Women in Tech Festival: Keynote speaker, Rupal Patel, on addressing the visibility gap

For ex-intelligence analyst, Rupal Patel, the visibility gap for women in tech is as much a systemic issue as it is an individual one

Women in Tech Festival: Keynote speaker, Rupal Patel, on addressing the visibility gap

For Rupal Patel, a 2x CEO, entrepreneur, and former intelligence officer, flexibility and curiosity are some of the most important skills for a modern professional - be that in business or otherwise. Her unconventional path embodies that spirit.

"I began my professional career at the CIA and was drawn to the intelligence community for a combination of reasons. One of the biggest being,that sense of participating in and contributing to something bigger than myself, that sense of mission…" Patel told CRN ahead of the Women in Tech Festival, where she will lead a session on closing the visibility for women in the workplace.

Her own career journey, Patel says, has been one of developing resilience and the ability to pivot.

"There has always been this high-performance aspect to my personality which made the CIA the perfect place for me.

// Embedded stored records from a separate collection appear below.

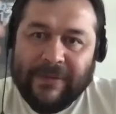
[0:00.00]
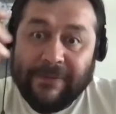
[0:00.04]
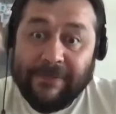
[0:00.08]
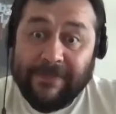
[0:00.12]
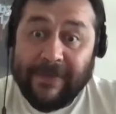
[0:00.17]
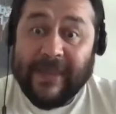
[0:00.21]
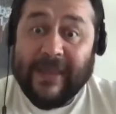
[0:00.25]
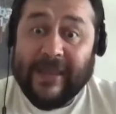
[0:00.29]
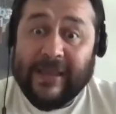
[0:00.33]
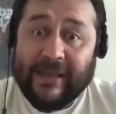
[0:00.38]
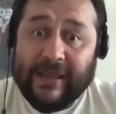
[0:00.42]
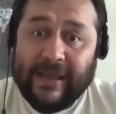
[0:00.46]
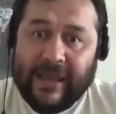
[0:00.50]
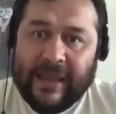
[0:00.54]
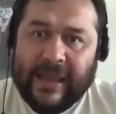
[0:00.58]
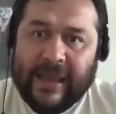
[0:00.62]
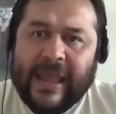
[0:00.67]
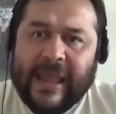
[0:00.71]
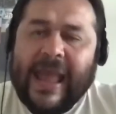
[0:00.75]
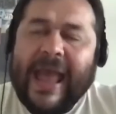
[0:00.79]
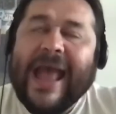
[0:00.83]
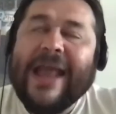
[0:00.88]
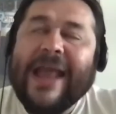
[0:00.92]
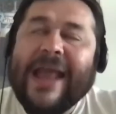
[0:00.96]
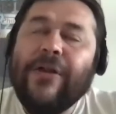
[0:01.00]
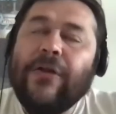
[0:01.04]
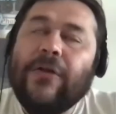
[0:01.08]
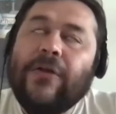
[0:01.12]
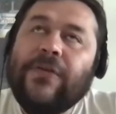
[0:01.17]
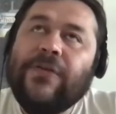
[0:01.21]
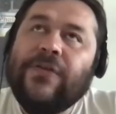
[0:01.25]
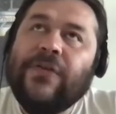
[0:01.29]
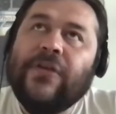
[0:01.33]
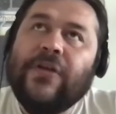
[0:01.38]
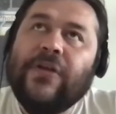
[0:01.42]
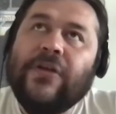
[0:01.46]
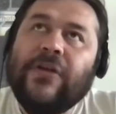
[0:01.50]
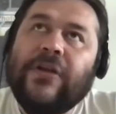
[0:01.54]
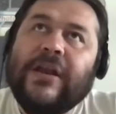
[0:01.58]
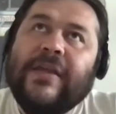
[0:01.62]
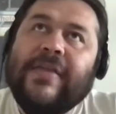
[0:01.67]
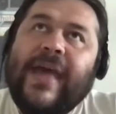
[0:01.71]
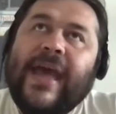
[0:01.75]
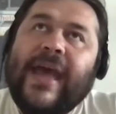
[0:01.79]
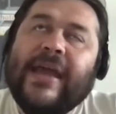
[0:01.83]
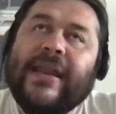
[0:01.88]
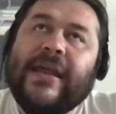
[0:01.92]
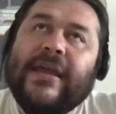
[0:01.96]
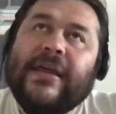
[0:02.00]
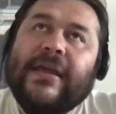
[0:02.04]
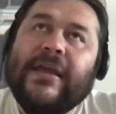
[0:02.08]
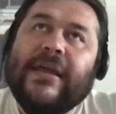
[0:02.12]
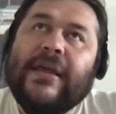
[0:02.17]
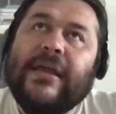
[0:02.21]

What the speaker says: think, and also not only that,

I was hired as an analyst and I was lucky in that I had a lot of leeway to shape a career out in the field and not just behind a desk.

"Being at the CIA was incredibly formative. The environment instils in you a sense of resilience, of anything being possible. Some of that was just the culture of the organisation.

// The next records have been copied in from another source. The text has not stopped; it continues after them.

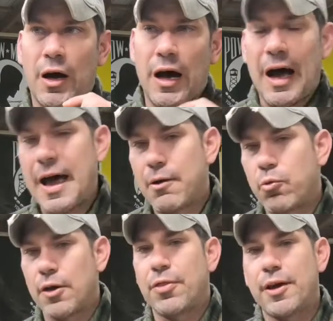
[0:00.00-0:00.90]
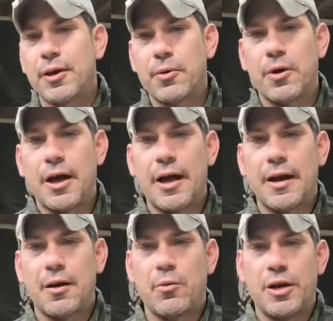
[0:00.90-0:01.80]
I had one thing go
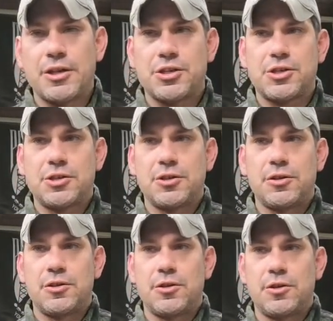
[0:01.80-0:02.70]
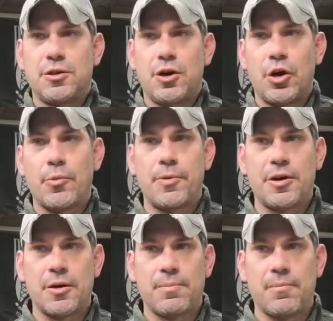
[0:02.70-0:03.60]
right, which opened
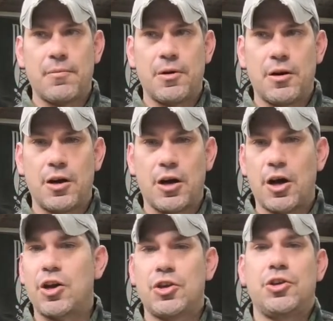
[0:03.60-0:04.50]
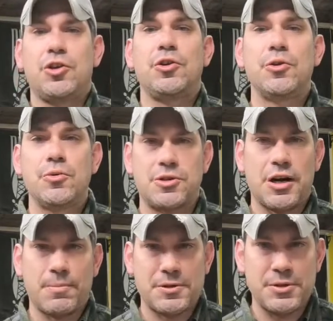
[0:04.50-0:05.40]
up a huge
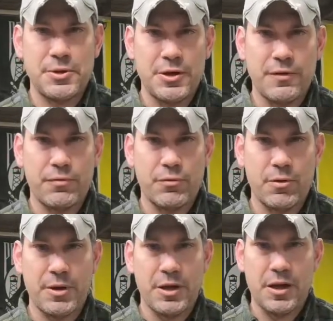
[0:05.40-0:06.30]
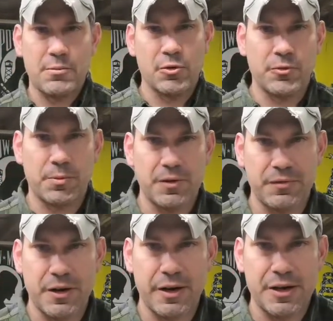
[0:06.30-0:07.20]
opportunity for me in multiple
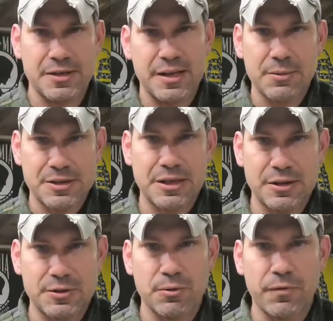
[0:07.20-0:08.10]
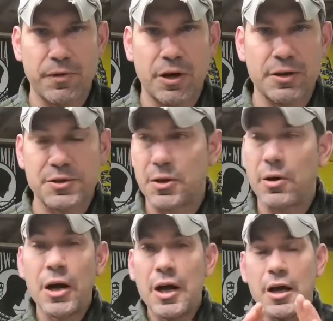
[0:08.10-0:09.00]
different areas, and that was getting this roof on.
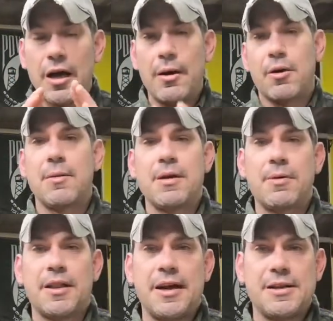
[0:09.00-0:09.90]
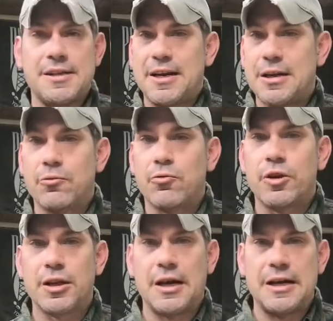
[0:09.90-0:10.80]
So, and what I mean by that is I didn't
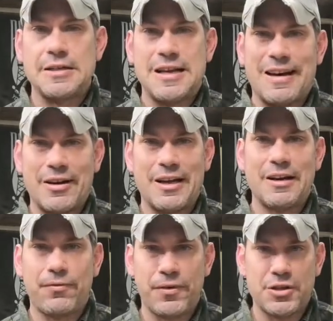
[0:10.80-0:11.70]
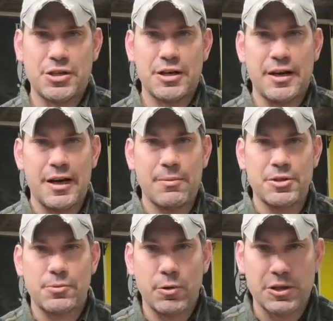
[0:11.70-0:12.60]
realize how inefficient and how
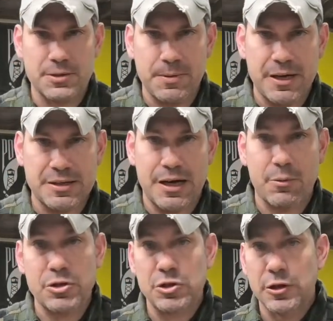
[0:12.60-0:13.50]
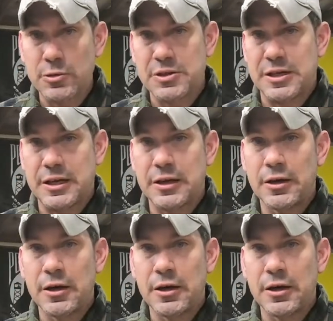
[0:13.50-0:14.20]
much workspace I was losing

"But also there was this atmosphere of being comfortable with uncertainty and leaning into change. As an intelligence organisation, yes, we traded in information and in having the best possible picture.

"But, ironically, what came with that was a really keen awareness that there's a limit to how much information you can have, and that sometimes you have to make decisions based on incomplete data. You can never have all of the information, so you just have to keep going as best as you can."

Patel believes that the twin skills of resilience and the ability to identify opportunities can benefit women whenever they face challenges throughout their careers.

"As high performers, there's this idea that we can make things happen. But, we often have limited control over the outcome of our efforts. So, all we can do is keep trying, and finding ways around, above, under, over the challenges we face. We have to focus on WHAT we want, and be open to HOW and WHEN we get there. "

After her career at the CIA, Patel moved to London to attend business school, and founded a property investment and development business , which she still heads Leveraging the leadership and business acumen she developed at the CIA and through becoming a CEO, she now advises Fortune 500 companies, delivers leadership and talent development programs (including for the White House), and guest lectures at top-tier business schools around the world.

A constant throughout her career has been her pro bono coaching and mentoring, and she now works with VC incubators TechStars and Virgin StartUp to support rising stars in the tech space.

Visibility - a structural issue

Patel is vocal about the need for women to become more professionally visible and for businesses, organizations, media outlets, and events to normalize women's successes and contributions by talking about them in a mainstream way, and not just in separate women's sections.. "Too often, women's successes and achievements don't get any air time or are side-lined, and our contributions remain invisible. We need to change that."

"Addressing the visibility gap will require structural and personal changes. Some of it will be leaders being proactive about highlighting and pushing their female talent into the spotlight, to be in more visible roles, to go out and speak at a conference, or contribute an article to a trade magazine. Some of it will need to be that women advocate for themselves and put themselves forward.

"We need to short-circuit the idea that men are the default achievers, because - obviously! - women are doing impressive things too. And by closing the Visibility Gap, we can start to chip away at the confidence gap and pay gap women still too often confront."